(What the task asks) A verbatim printing of the entries that follow is needed; pictures must not appear in it.

****************************************

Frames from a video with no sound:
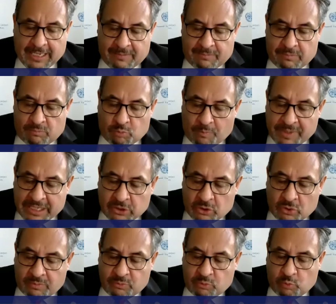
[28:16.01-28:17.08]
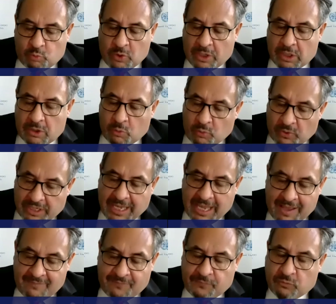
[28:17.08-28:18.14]
momentum where we
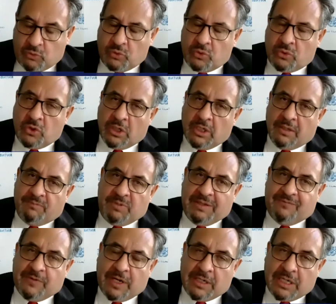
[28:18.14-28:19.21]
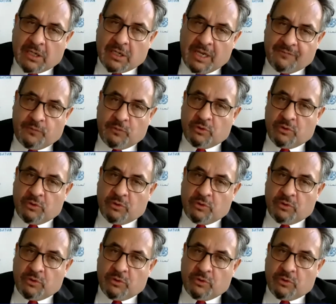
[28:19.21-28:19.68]
have to be very careful.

****************************************

(Answer box)
Frames from a video with no sound:
[28:16.01-28:17.08]
[28:17.08-28:18.14]
momentum where we
[28:18.14-28:19.21]
[28:19.21-28:19.68]
have to be very careful.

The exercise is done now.